Todavía se sigue hablando de "culturas primitivas", de "hombres primitivos", de "animales primitivos", de "una forma primitiva de ojos", etc. ¿Qué connotaciones tiene esta palabra? Lo primero que pienso al pensar "primitivo" es en algo tosco, un esbozo de algo todavía informe, algo inacabado e imperfecto. Por otro lado, aparece en mi mente la idea de algo muy antiguo. Reflexionando, o, como decía Heidegger, "pensando" (Ortega y Gasset hubiera traducido "meditando"), me doy cuenta de que hay aquí, escondido, un preconcepto muy peligroso. Peligroso, digo, porque puede convertirse en lo que Bachelard llamaba un "obstáculo epistemológico". Es decir, me va a llevar a pensar que si me muevo hacia atrás en el tiempo, me acerco a algo tosco e informe.
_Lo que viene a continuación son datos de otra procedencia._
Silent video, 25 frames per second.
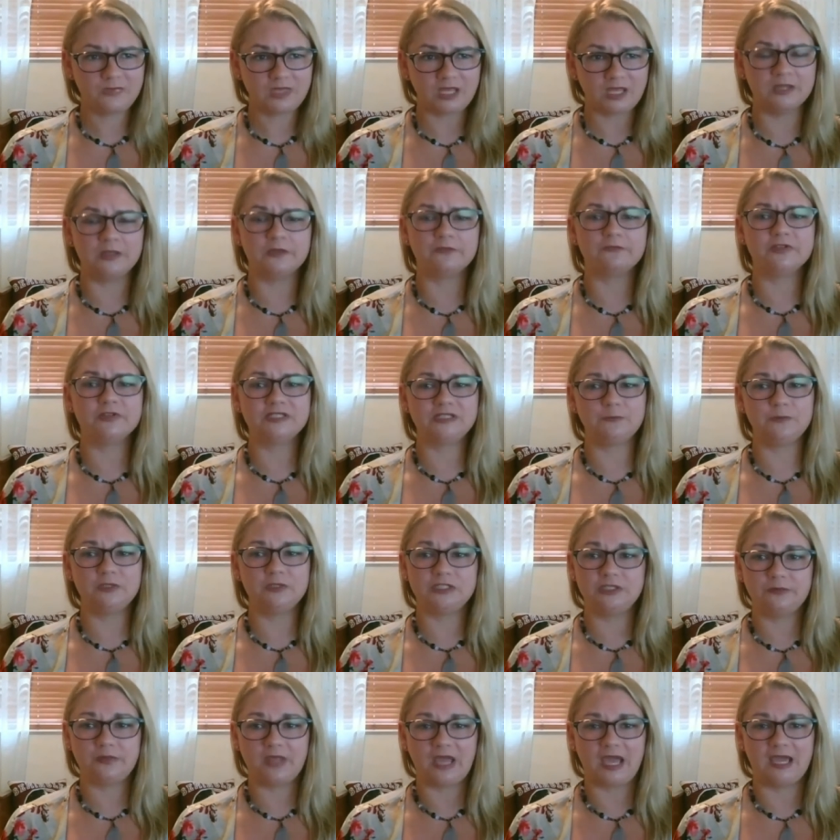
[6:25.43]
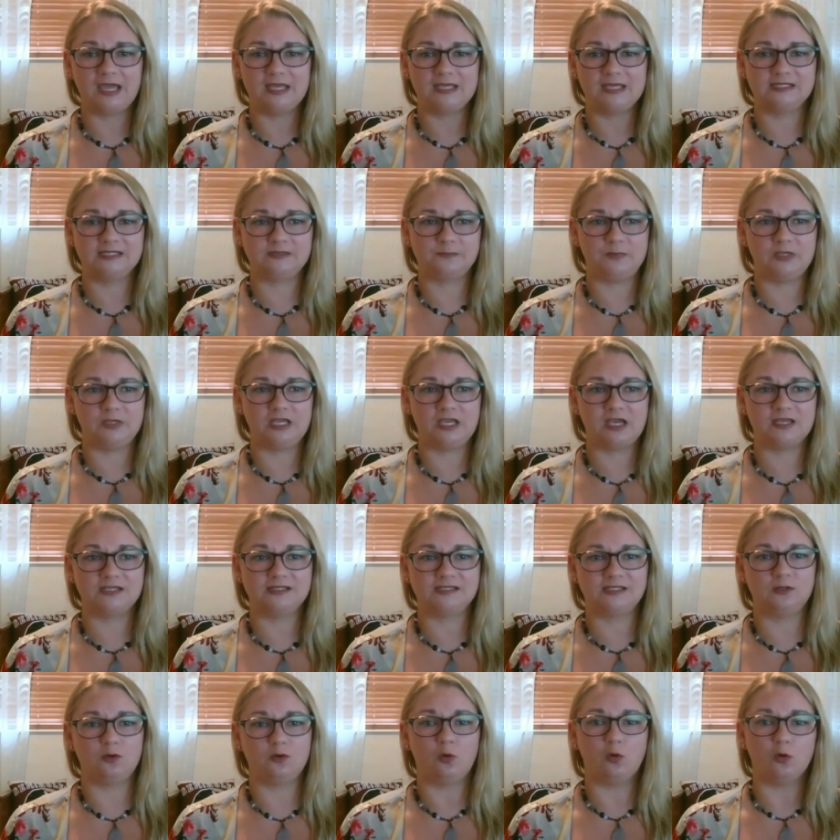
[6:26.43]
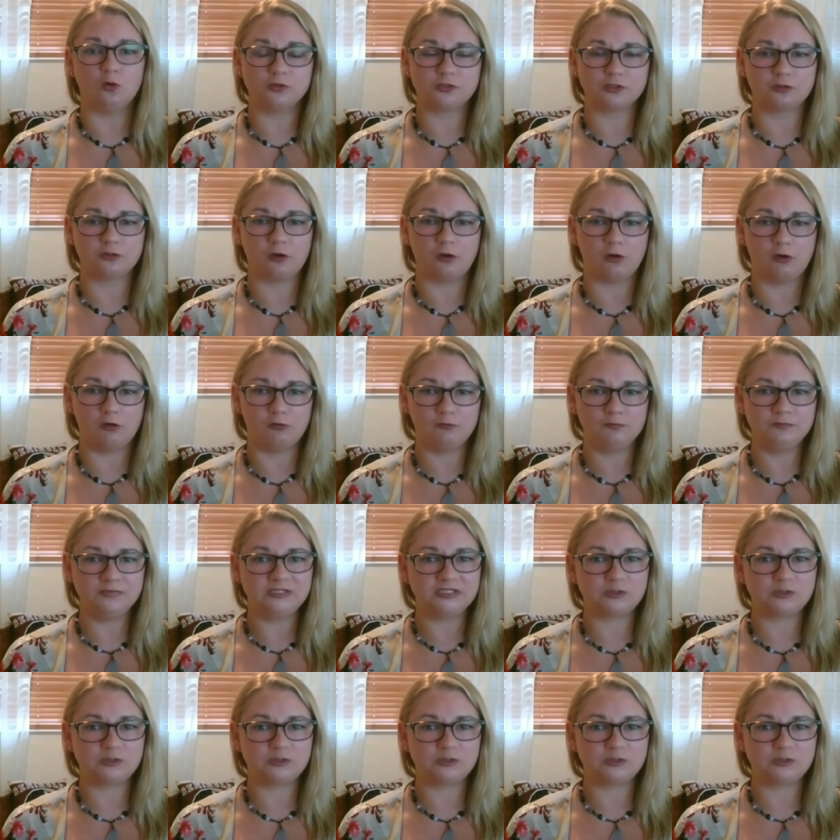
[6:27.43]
And the reason we do that is because in older homes,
¿De dónde procede esta idea? Como todas las ideas, surge ésta de lo que Bachelard llama el "ensueño". El ensueño es el estado en que vivimos cuando niños, como exploradores iniciales de nuestro universo. Recuerdo que, cuando tenía doce años, y quería saberlo todo, trataba de crearme mi propio relato de cosmogénesis, a falta de una religión familiar que me diera un fundamento tradicional para lo que era entonces para mí "pensar". Lo que pensé lo escribí, y quedó ese texto en un cuaderno que, no sé cómo, logró sobrevivir a limpiezas sucesivas de papeles. Cuando releí ese texto, sorprendido, me encontré con frases como "en la nada algo se movió, se formó un torbellino y de ahí salió la materia", o "chocaron piedras de fuego y se formaron los primeros planetas". Lo que había escrito era el resultado de un ensueño, de un soñar despierto con el cual, antes de toda ciencia, traté de explicarme el origen de las cosas a partir de una especie de vacío inicial, que no es otro, ahora lo sé, que el vacío del que procede nuestro propio nacimiento.
Cuando somos niños, dice Bachelard, no hay espacio para "universales" en nuestro pensamiento. Cada cosa es única, es un arquetipo. Las brillantes piedras que encontré en el parque de Quilmes en el que daba paseos con mis padres, o los trozos de mica que hallé en un camino seco de las Sierras de Córdoba, no los he vuelto a encontrar nunca.
Después llega la edad de la razón, de las operaciones formales, como dice Piaget, y todo eso queda olvidado y reprimido, porque así debe ser para que haya ciencia, y no mito. Pero, como saben muy bien los psicoanalistas, y Bachelard lo era, lo reprimido retorna.
En la tapa de un libro que heredé de mi abuelo, un libro llamado Historia natural de los seres organizados, de Haeckel, hay un dibujo que de pequeño me fascinaba, porque mostraba cómo de brumosos monstruos antediluvianos y de monos y semihombres toscos venimos nosotros. Ese dibujo era un ensueño, y el libro que leí luego con avidez, y yo no lo sabía, también estaba hecho de ese material del cual, como decía Shakespeare, también está hecha nuestra vida.
Pero hay que despertar, y no podemos, a esta altura del desarrollo de la Biología, seguir pensando que el pasado, que lo primitivo, fue un esbozo pobre y tosco de nuestro presente brillante y bien adaptado.
La vida cambia, no progresa, y es, en cada una de sus formas, lo que es, ni perfecta, ni tosca. Cada una tiene su modo, su estilo de devenir. Igual que no podemos decir que una obra literaria de hoy es más perfecta que La Ilíada o que El Quijote, no tiene sentido plantear que el trilobite era una forma tosca en que la vida estaba siendo esculpida por la selección natural cuando todavía las mutaciones no habían llevado, acumulativamente, hacia lo mejor, es decir, hacia el hombre.